Now, these two things are not necessarily connected: Robertson's defection from the column was announced back in December (and full dislosure, I not only did that announcing but am on record as being a huge Boldface fan), and no replacement had since been announced. The death of the column itself, though, is a surprise; I called it "inexplicable" above and that's because there has been no expliquing to splique of. All NYT executive editor Bill Keller said was that it had reached "a natural end" (because, you know, there's no audience for stuff about celebrities in this country). He also said elsewhere that the Page Six scandal offered a look into "the wild, lucrative, logrolling world of gossip journalism," which suggests that it's a world with which the Times no longer wants to sully its hands. If that is the case, it's an irony, and a sad one, because Boldface isn't about chasing the story and breaking seamy news, but is rather an arch, witty celebs-about-town column. No one would ever mistake it for Page Six -- which must be a source of either pride or pique to the New York Times right now (probably a bit of both). On the one hand Boldface doesn't threaten journalistic standards in the slightest; on the other hand, it doesn't threaten Page Six in the slightest, either (except insofar as they've got Campbell Robertson writing hard-hitting news articles with titles like "Game of Gossip Is Played With Favors and Tips").
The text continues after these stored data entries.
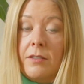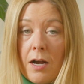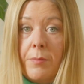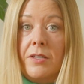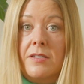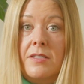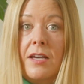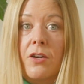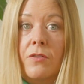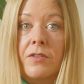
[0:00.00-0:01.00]
goblins
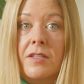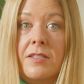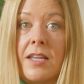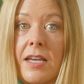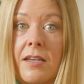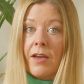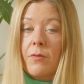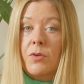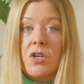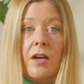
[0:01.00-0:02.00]
take over the city. Okay,
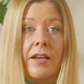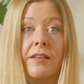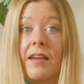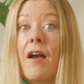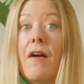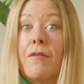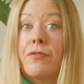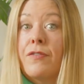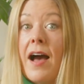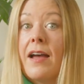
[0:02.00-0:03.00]
we're talking like
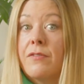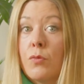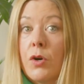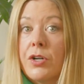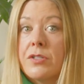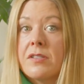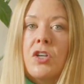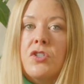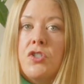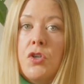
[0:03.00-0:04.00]
five words.
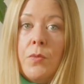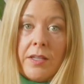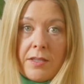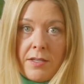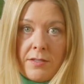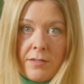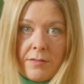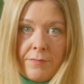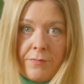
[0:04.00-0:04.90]
Doing this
Why did the New York Times kill Boldface? Perhaps because it had reached that natural end, or perhaps because this was a good time to make a symbolic gesture: the New York Times is about more than celebrity fluff, dammit, and is certainly above the tawdry methods used to get it. It's a way of saying yeah, that murder might have happened at a good address, but it's not anywhere we'd want to live. At times like these, though, it sure is a nice place to visit.

*They are, in no particular order: Marc Santora, Campbell Robertson, Julie Bosman, Jennifer 8. Lee, Bill Marsh, Richard Siklos, Allison Hope Weiner, Anthony Ramierez, William K. Rashbaum, David M. Halbfinger, James Barron and Sam Roberts.